Literary reviews by Tim Love.
Warning: Rather than reviews, these are often notes in preparation for reviews that were never finished, or pleas for help with understanding pieces. See Litref Reviews - a rationale for details.

Wednesday, 26 December 2012

"Escaping the Cage" by Kate Scott (HappenStance, 2010)

A pamphlet with poems from Agenda, Magma, The Rialto, etc. The title refers partly to the constraints of being a parent. Putting her child in its cot, the narrator in "Caged" says "I don't know who in this house/ is behind bars". Later, in "Ghosts", the narrator looks "back through the bars of my self". Characters also escape by coming out, ending a relationship, or swearing for effect (on others and themselves).

The back cover describes it as a "single-voice pamphlet", though within the relaxed free-verse style there's variety. Refrains are frequently used - "I liked to", "Later", "It will take you", "Never mind the", "Sometimes it weighs you down". I get the impression that the poems have been carefully ordered. Imagery is repeated, but in clusters.
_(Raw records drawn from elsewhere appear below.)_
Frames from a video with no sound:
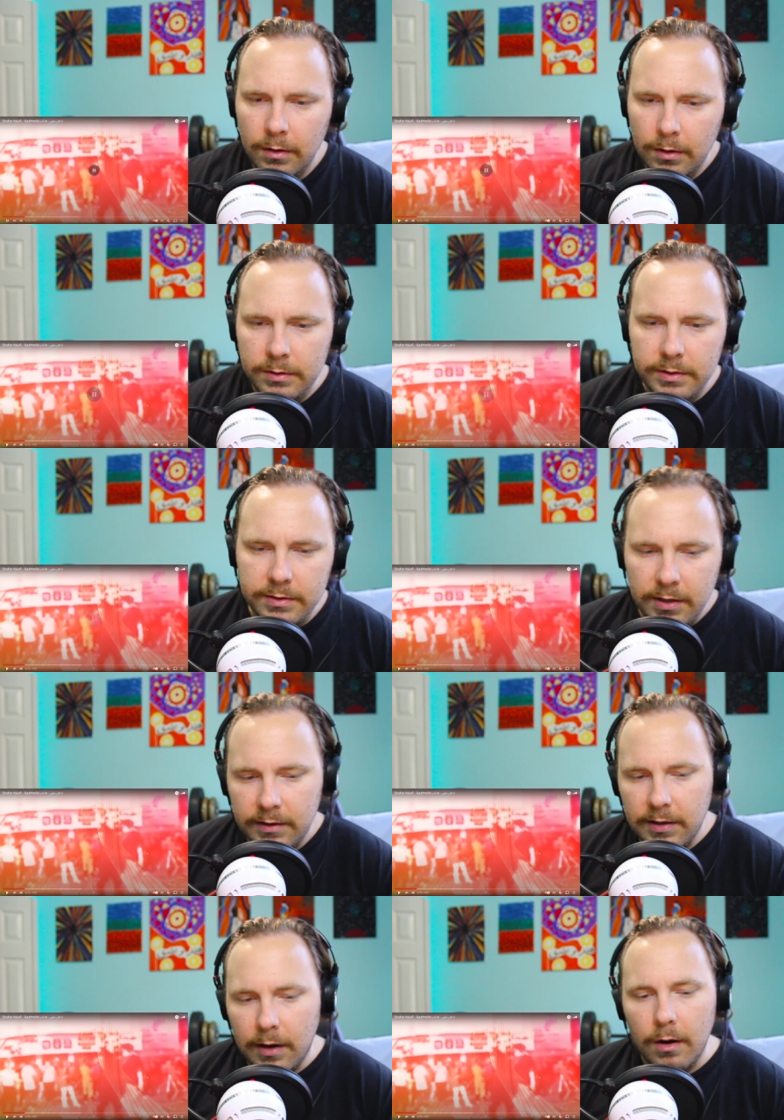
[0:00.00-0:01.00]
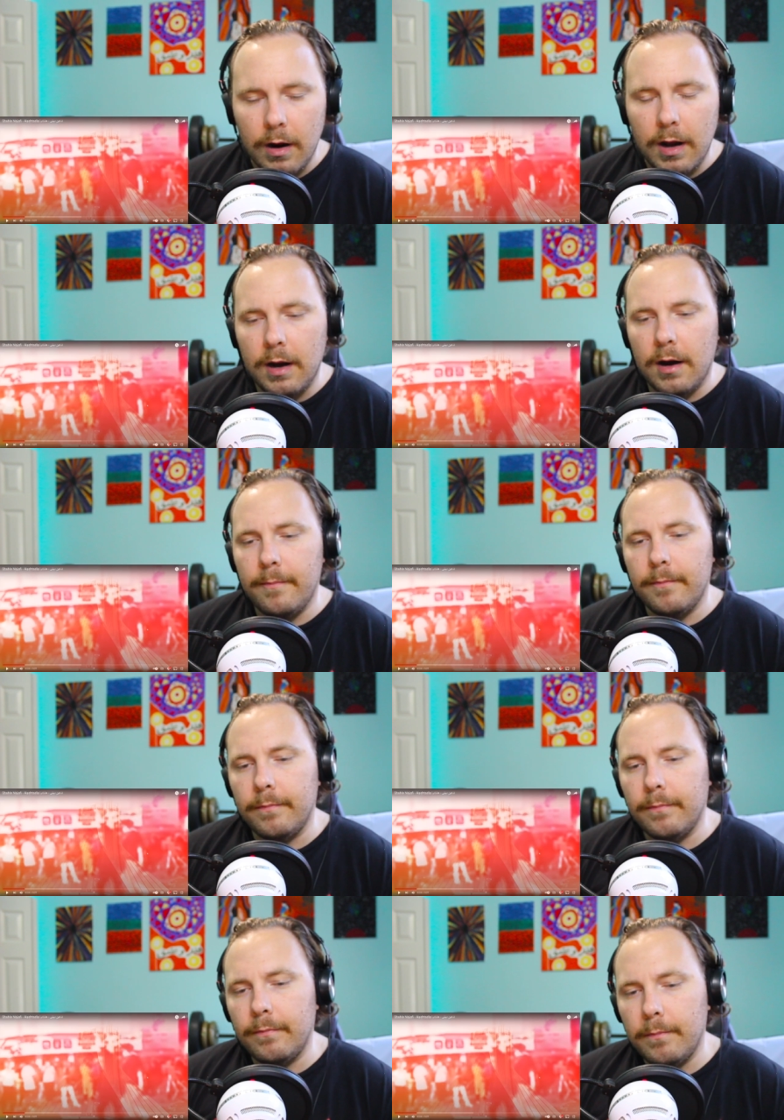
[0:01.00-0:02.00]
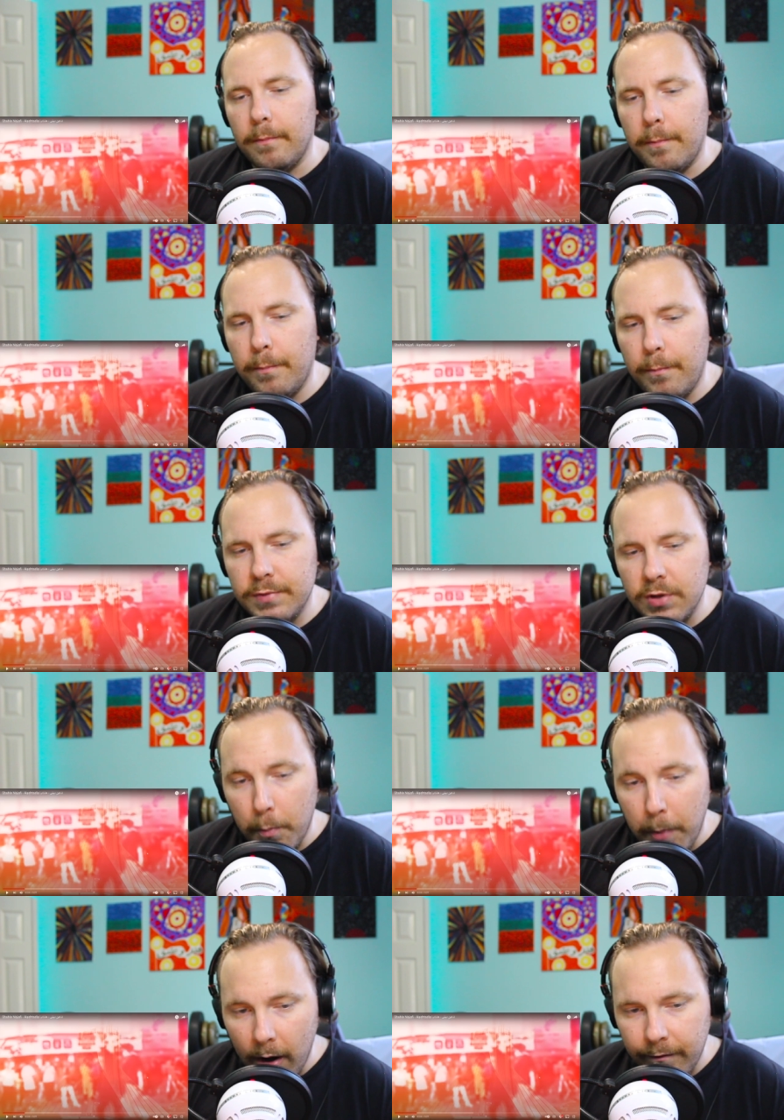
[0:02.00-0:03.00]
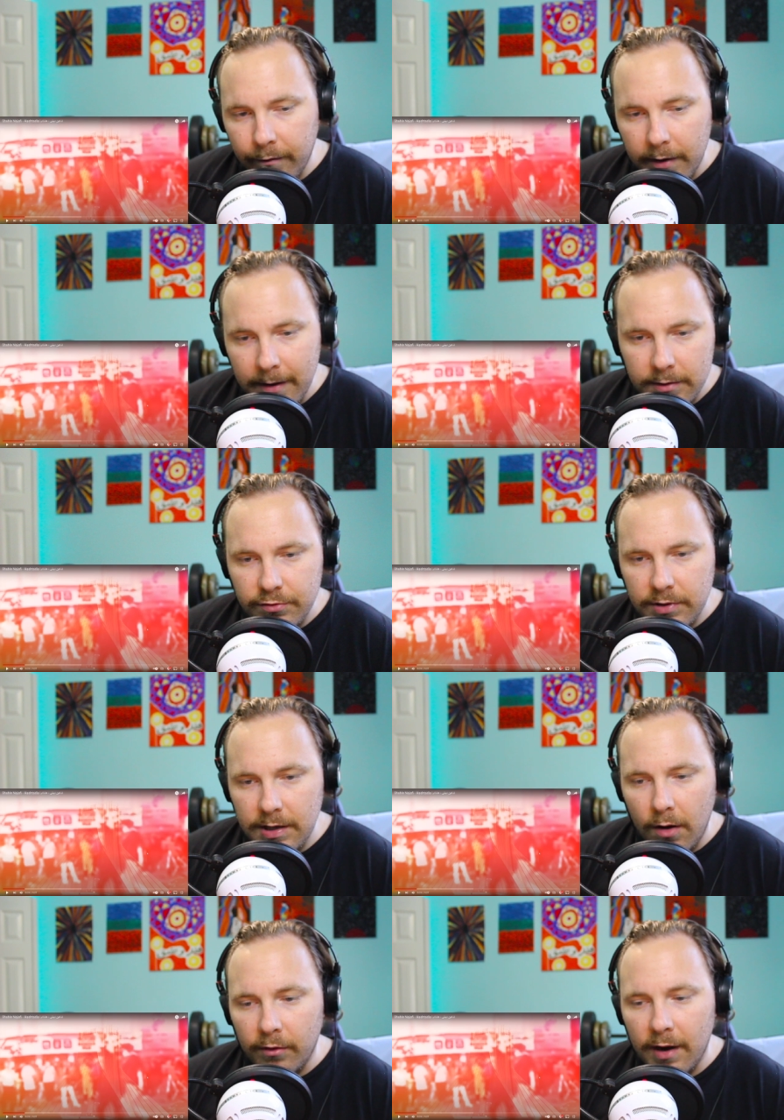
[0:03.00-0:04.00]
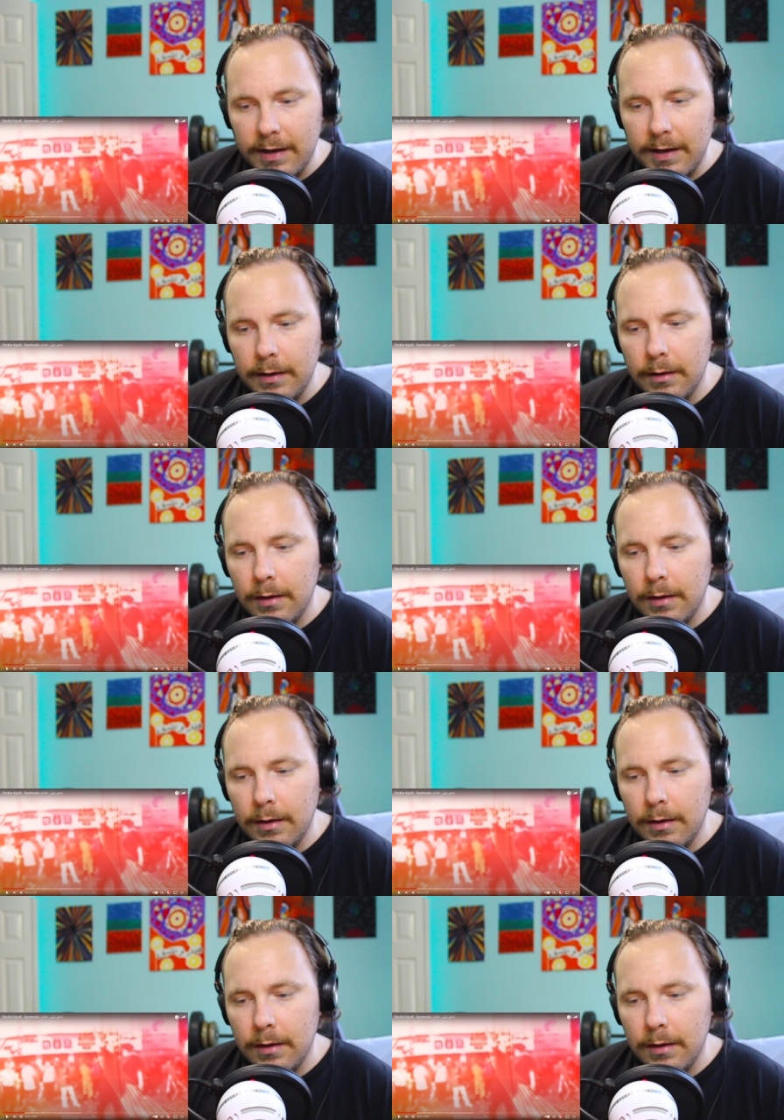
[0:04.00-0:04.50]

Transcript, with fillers: Here's Tower. Um, so powerful imagery already,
The pamphlet begins with smiles (p. 7, 8, 10, 13, 19, 21) and laughs (p.5, 14, 16) then there's driving (p.15, 16, 17, 27), snakes (p.16, 18) and skeletons (p.23, 26, 29). The taste of men lingers.
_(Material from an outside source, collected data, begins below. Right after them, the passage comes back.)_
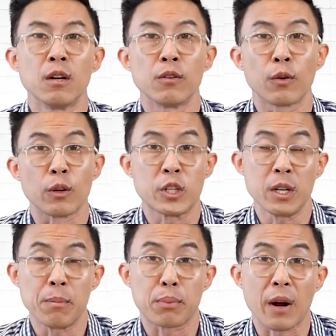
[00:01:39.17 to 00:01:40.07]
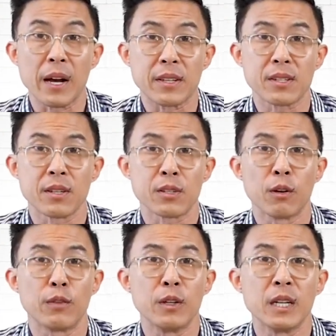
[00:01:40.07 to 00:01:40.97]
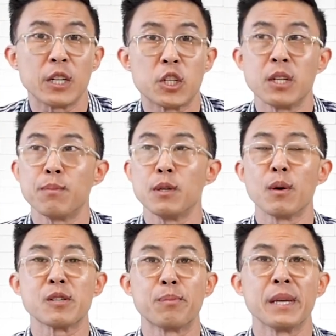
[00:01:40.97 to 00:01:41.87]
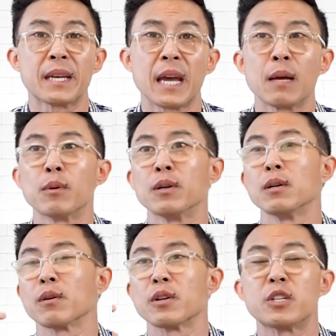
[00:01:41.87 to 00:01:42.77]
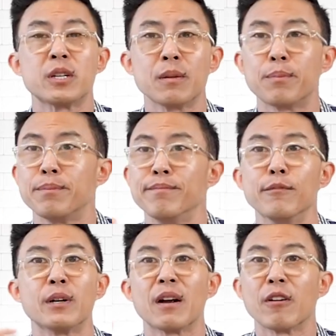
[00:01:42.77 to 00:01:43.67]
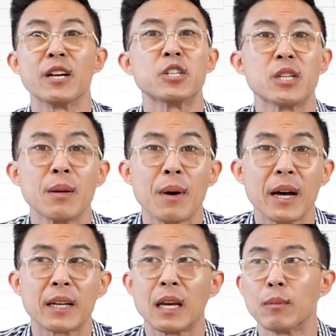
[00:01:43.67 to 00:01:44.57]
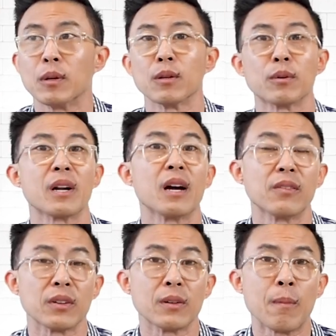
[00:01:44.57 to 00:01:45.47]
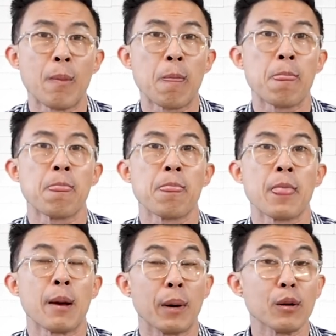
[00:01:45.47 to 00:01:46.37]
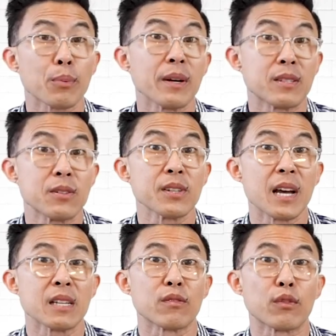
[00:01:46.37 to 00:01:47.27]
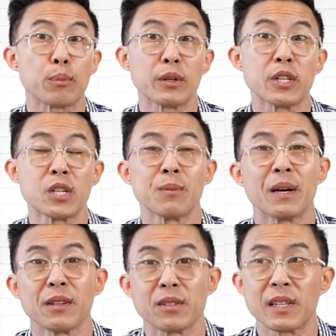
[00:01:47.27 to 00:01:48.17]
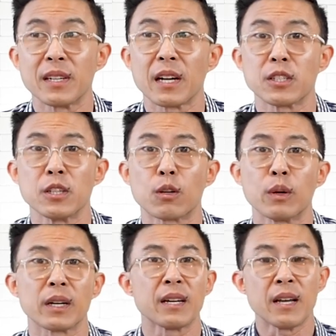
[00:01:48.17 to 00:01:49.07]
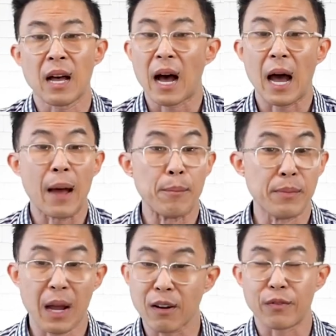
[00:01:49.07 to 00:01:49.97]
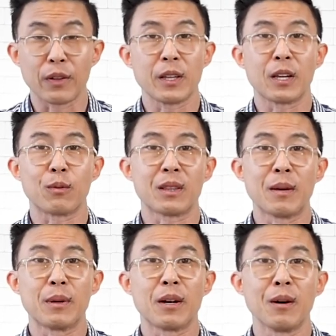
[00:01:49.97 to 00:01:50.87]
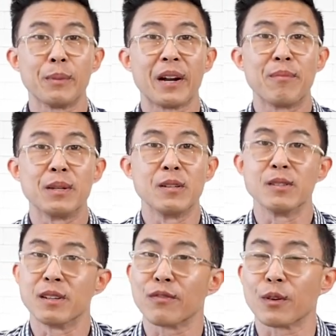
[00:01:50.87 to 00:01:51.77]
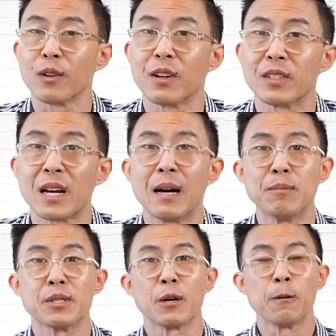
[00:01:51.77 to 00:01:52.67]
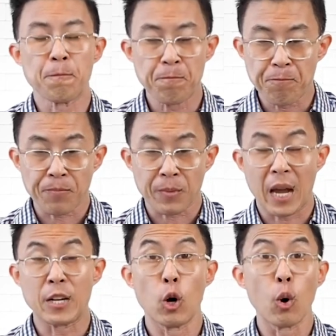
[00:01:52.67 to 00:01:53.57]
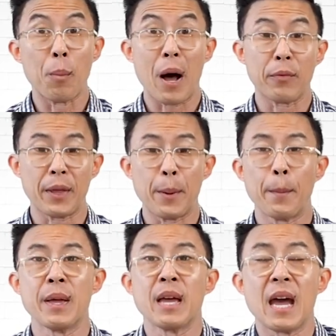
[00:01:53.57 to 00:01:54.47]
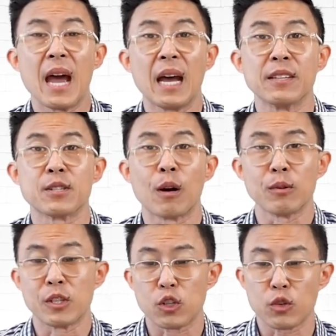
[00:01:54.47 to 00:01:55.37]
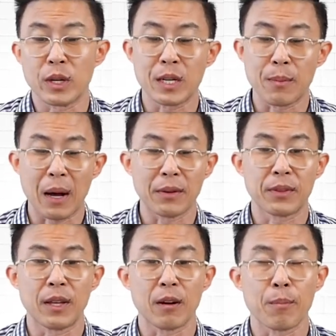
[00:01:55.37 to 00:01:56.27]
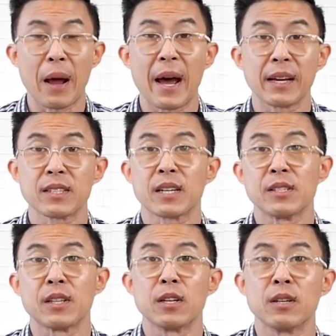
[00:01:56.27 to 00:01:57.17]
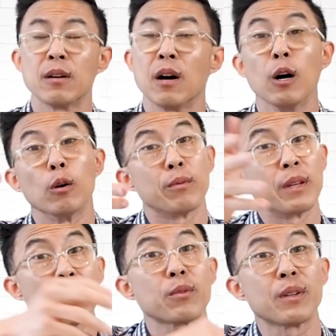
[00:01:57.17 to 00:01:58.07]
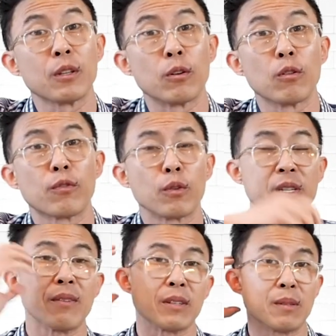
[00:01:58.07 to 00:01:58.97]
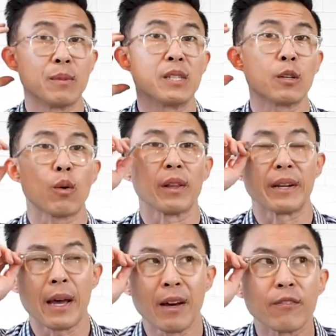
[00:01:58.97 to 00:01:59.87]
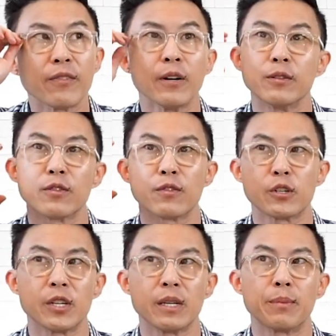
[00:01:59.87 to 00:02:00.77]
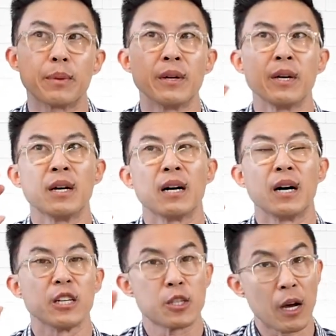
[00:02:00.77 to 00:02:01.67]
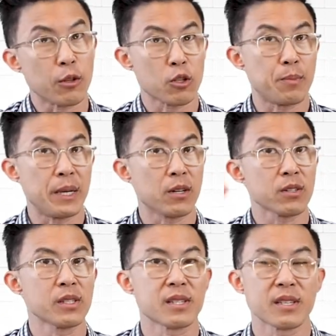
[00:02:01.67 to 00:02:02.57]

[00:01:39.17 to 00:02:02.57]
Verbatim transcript: for a cheap price. So if you need a cheap U S B cable or a cheap whatever, H D M I cable or whatever, Monoprice usually has them for pretty cheap and they'll send it out to you quick. I am not affiliated with them at all, but I've been using them for a long time, so I know about them. And so I was intrigued about their bags because they, oh, the other thing they're known for is having some decent quality headphones for cheap, uh, other speakers and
The initial poems are about responding to provocation, or trying to get a reaction. Often the result isn't what's expected. The poems on p.16, 17, 20, 22 are "Smiths Knoll" poems - evocative character studies. "Survival" has some good lines

as one listens for deer in the deep-leaved woods,
to the words of courage and love that come your way
the well-meaning-but-clumsy pats of comfort ...
as you try to find your way alone.

Overall an enjoyable collection. "The Making of the Lady of the Lake" (40 lines) was too long and Freudian for me. Some of the endings sounded rather too punchliney or overstated - "Introduction" ends with "an I for an I"; "Survival" ends with the line "life".